Nigeria’s banks are racing toward artificial intelligence, but the bigger challenge is whether the infrastructure beneath the sector is ready.
That was the central message from “The Efficiency Frontier: AI, Regtech and Cyber Resilience,” a session at CNBC Africa’s Future of Banking Nigeria, featuring Ayotunde Coker, Chief Executive Officer, Open Access Data Centres; Dr. Kashifu Inuwa Abdullahi, Director General, National Information Technology Development Agency; Prof. Olayinka David-West, Dean, Lagos Business School; and Femi Madariola, Partner, Technology Advisory Services, PwC.
Speakers argued that AI adoption in financial services will depend less on front-end applications and more on the invisible systems behind them: data centers, cloud platforms, low-latency networks, reliable power, cybersecurity, and compliance-ready data infrastructure.

According to Coker, banks no longer have the luxury of long technology cycles. In a market where customer expectations and AI capabilities are changing within months, an 18-month internal infrastructure build can leave institutions behind before deployment is complete. The implication is that banks will increasingly need to rely on shared cloud, data center, connectivity, and specialist infrastructure providers rather than building every layer themselves.

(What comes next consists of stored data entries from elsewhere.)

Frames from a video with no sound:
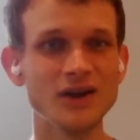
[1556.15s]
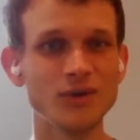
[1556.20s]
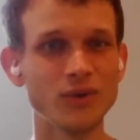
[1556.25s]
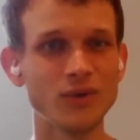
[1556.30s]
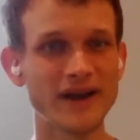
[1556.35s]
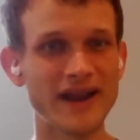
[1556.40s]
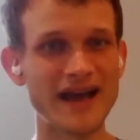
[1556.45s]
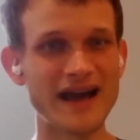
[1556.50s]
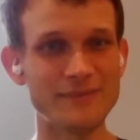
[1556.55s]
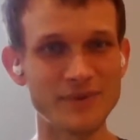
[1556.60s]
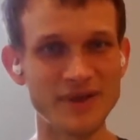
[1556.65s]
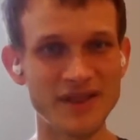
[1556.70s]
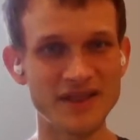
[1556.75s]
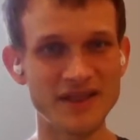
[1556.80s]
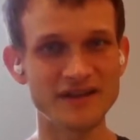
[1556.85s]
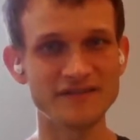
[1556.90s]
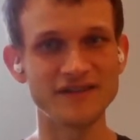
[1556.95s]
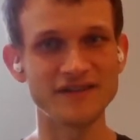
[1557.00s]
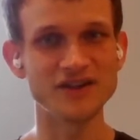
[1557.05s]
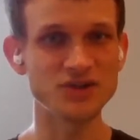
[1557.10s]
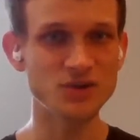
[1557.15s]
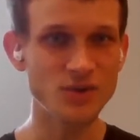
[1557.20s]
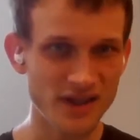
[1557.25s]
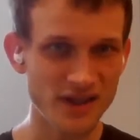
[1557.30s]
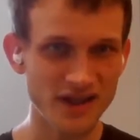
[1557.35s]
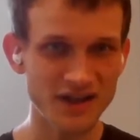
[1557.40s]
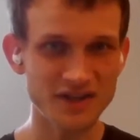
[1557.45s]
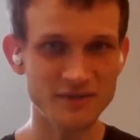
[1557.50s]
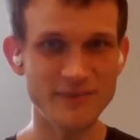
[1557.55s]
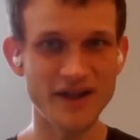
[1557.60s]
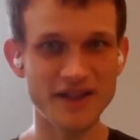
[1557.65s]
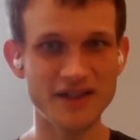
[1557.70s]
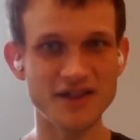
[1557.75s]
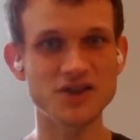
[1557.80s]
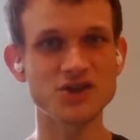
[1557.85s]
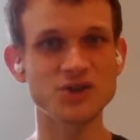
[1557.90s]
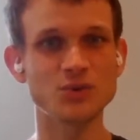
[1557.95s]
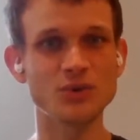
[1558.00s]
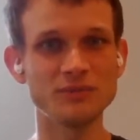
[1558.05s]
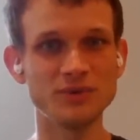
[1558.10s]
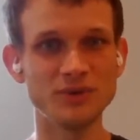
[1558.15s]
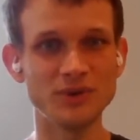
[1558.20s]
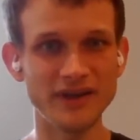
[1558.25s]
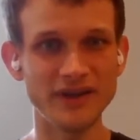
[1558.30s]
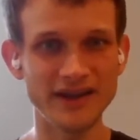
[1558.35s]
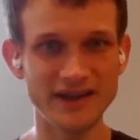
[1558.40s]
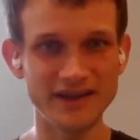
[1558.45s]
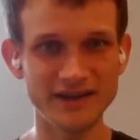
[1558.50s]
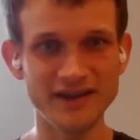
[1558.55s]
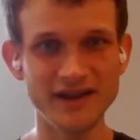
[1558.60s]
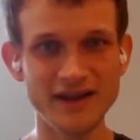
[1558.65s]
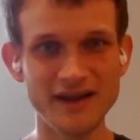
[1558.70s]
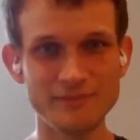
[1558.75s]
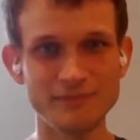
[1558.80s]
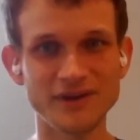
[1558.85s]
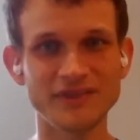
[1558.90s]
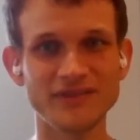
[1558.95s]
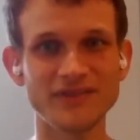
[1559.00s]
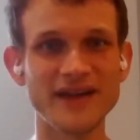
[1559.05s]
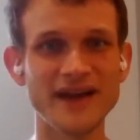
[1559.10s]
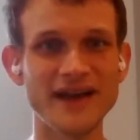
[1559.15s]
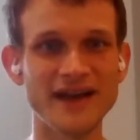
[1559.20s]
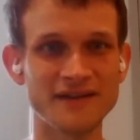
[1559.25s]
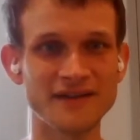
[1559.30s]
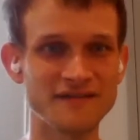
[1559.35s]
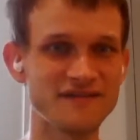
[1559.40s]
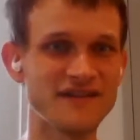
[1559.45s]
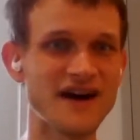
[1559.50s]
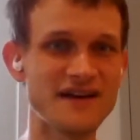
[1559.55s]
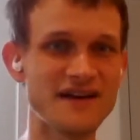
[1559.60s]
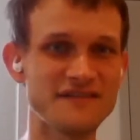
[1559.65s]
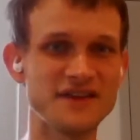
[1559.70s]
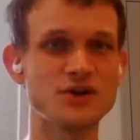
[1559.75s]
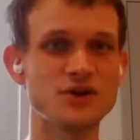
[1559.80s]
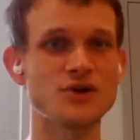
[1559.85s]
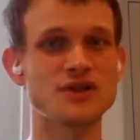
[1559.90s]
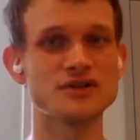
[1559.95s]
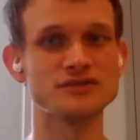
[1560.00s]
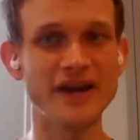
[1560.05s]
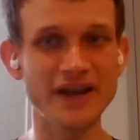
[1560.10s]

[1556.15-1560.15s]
what happens if I do send a message to repudiate, but then 5 years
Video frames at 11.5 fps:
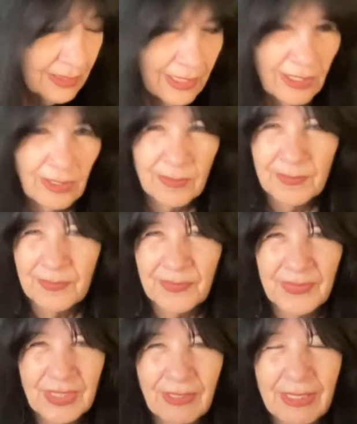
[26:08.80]
our
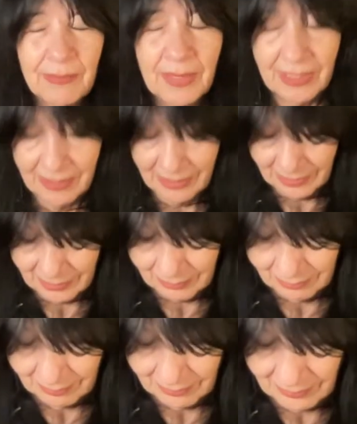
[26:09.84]
grandparents,
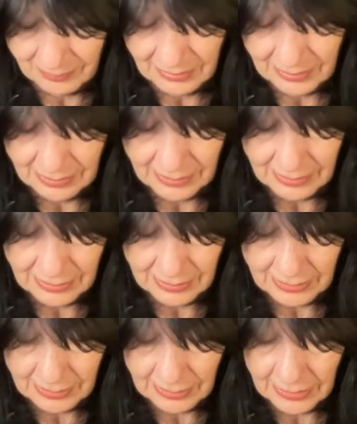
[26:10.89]

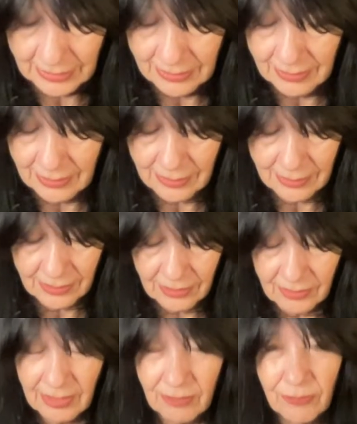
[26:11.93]
and so
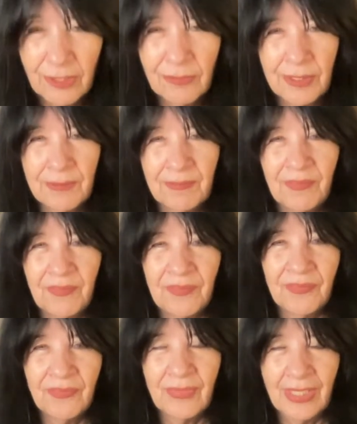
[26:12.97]
that we would
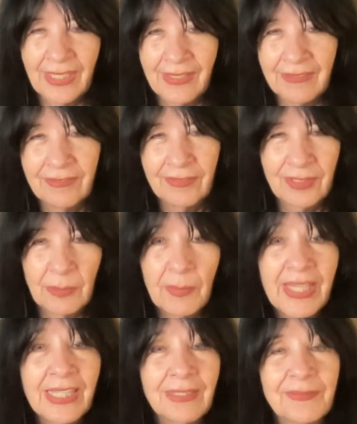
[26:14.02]
have the
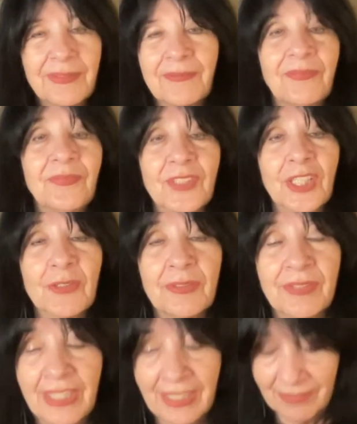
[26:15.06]
map. We
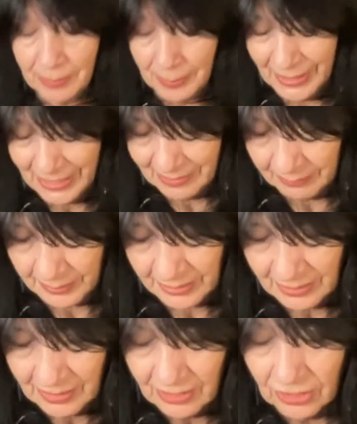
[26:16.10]
would have a map
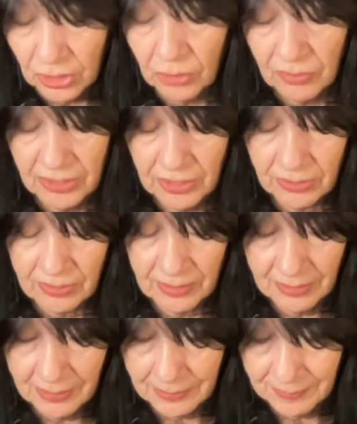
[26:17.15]
to return
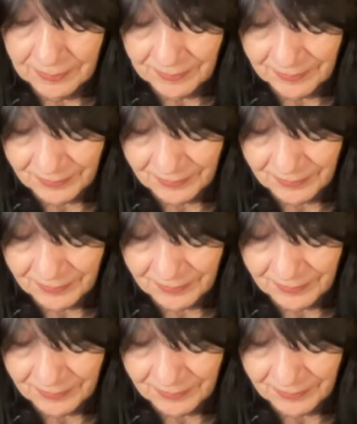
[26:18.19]
home.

The discussion also framed latency as a competitive issue. A delayed transfer, a spinning mobile screen, or a failed transaction is not just a technical inconvenience; it affects customer trust. For banks and fintechs, speed, uptime, and resilience are now part of the product.
Regulation was another major theme. Abdullahi argued that AI requires both traditional rule-based regulation and more adaptive approaches that allow regulators to work with innovators as use cases evolve. Regtech, he said, can help banks comply more efficiently, strengthen governance, improve reporting, and manage risks without slowing innovation.
But the panel also warned that AI could deepen exclusion if not properly governed. According to David-West, algorithmic bias, weak model testing, poor data quality, and unclear accountability could create risks in credit, identity, fraud detection, and customer decision-making.
The session concluded that Nigeria’s banking sector can capture major efficiency gains from AI and automation, but only if the infrastructure stack is built properly. The future of banking will not only be defined by AI tools but on trusted cloud, resilient networks, local data capacity, reliable power, cybersecurity, and regulation that enables innovation without compromising trust.